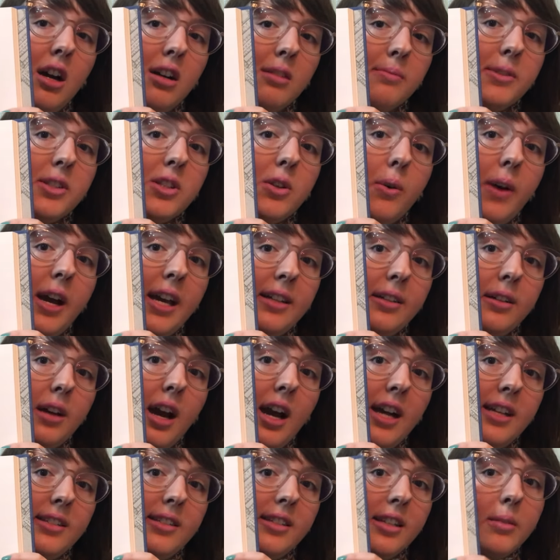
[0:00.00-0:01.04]
So
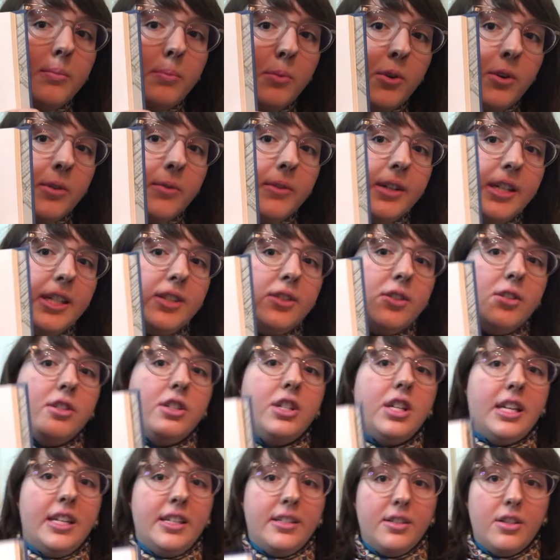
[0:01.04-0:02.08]
I did more research
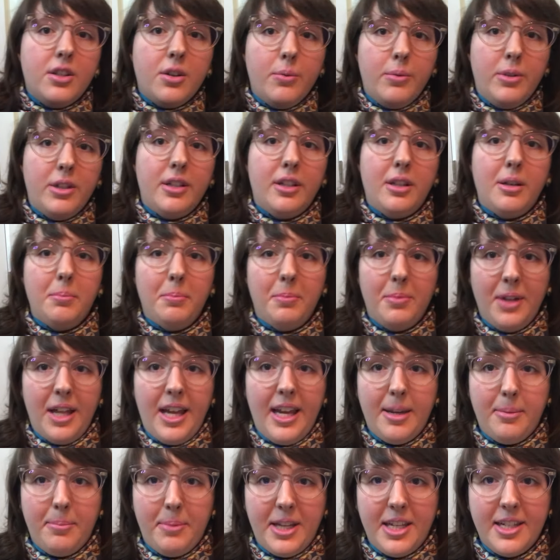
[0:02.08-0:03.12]
into William
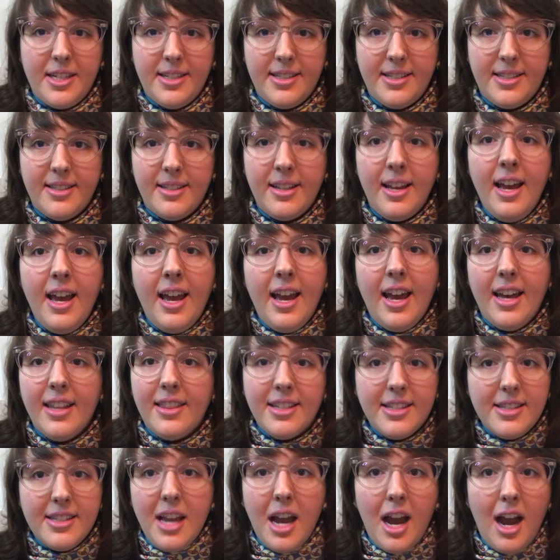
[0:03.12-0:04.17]
Blake because at
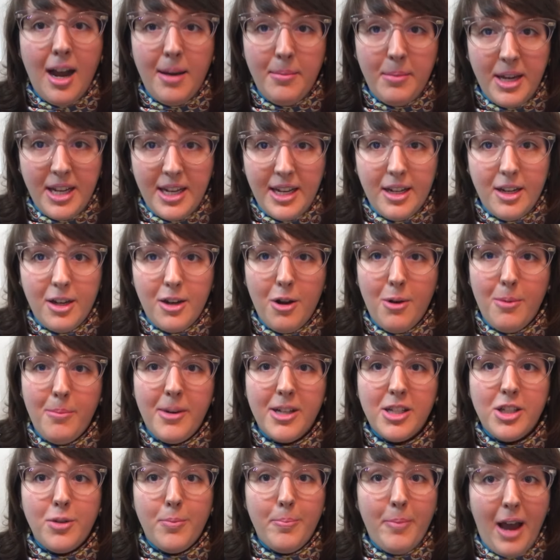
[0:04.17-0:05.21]
the time I didn't know
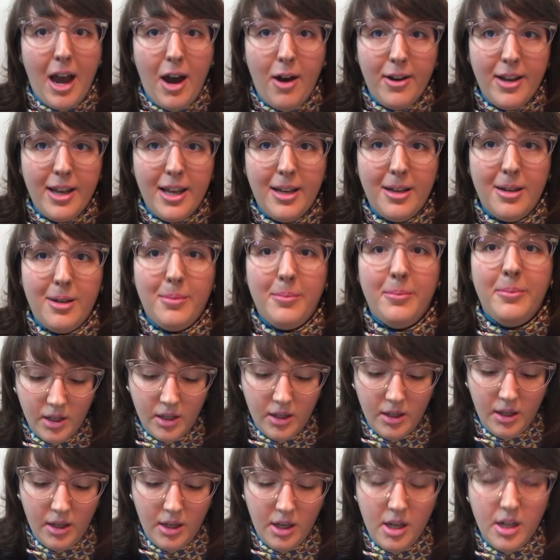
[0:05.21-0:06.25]
much about him.
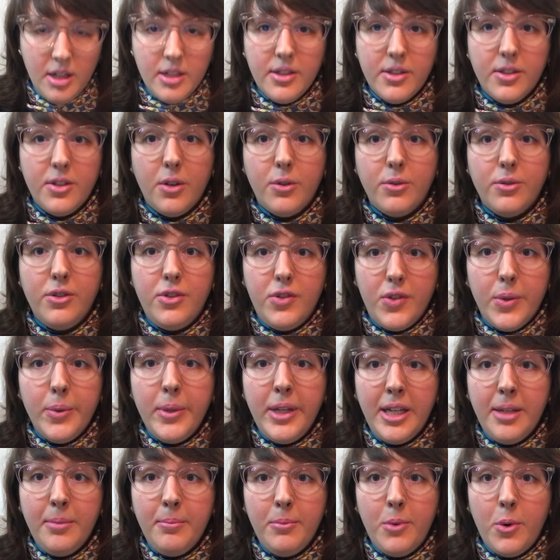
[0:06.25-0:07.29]
So
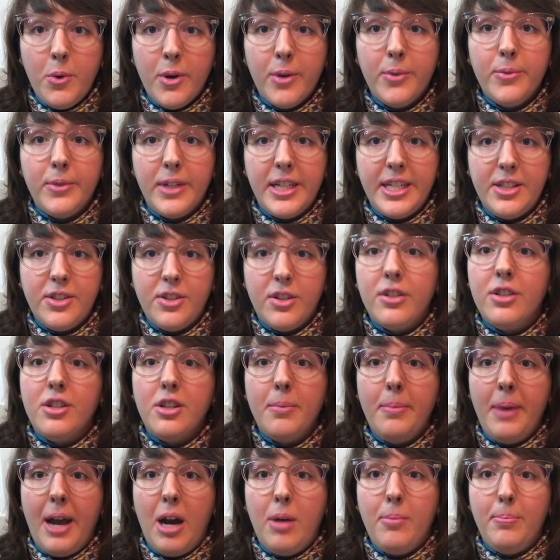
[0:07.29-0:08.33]
doing more research
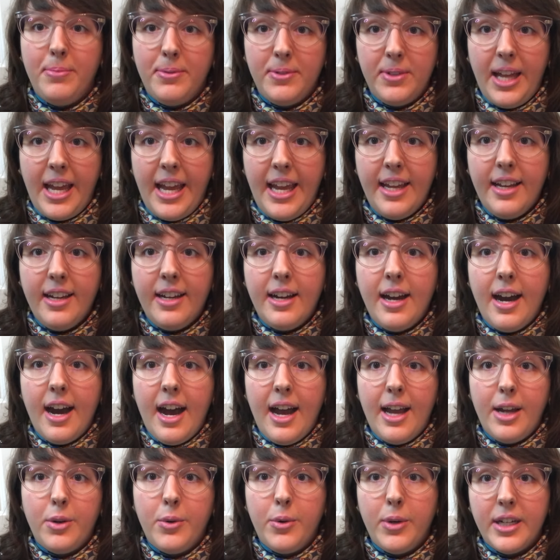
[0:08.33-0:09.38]
about Blake,
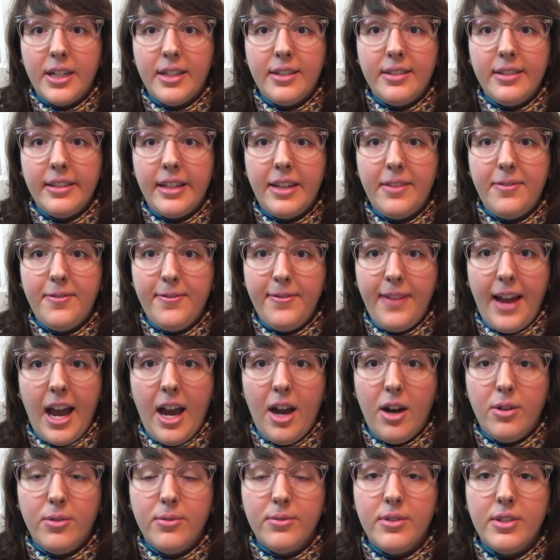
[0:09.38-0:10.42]
I quickly
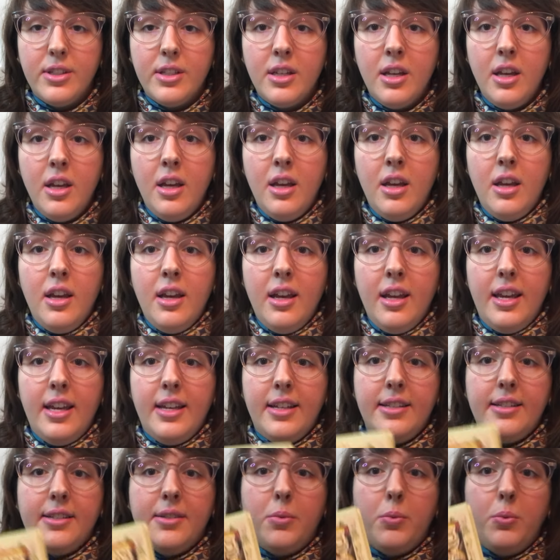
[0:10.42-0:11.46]
found
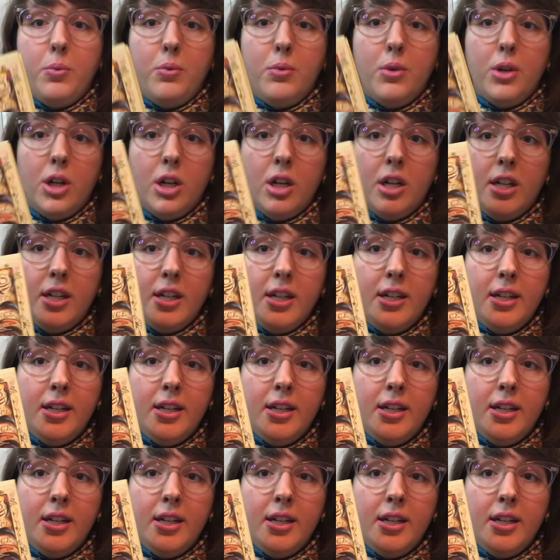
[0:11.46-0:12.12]
his work,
=-=-=-=-=
- [EXERCISE DESCRIPTION] Each entry above must be repeated word for word, minus its images.

- [TASK ANSWER]
[0:00.00-0:01.04]
So
[0:01.04-0:02.08]
I did more research
[0:02.08-0:03.12]
into William
[0:03.12-0:04.17]
Blake because at
[0:04.17-0:05.21]
the time I didn't know
[0:05.21-0:06.25]
much about him.
[0:06.25-0:07.29]
So
[0:07.29-0:08.33]
doing more research
[0:08.33-0:09.38]
about Blake,
[0:09.38-0:10.42]
I quickly
[0:10.42-0:11.46]
found
[0:11.46-0:12.12]
his work,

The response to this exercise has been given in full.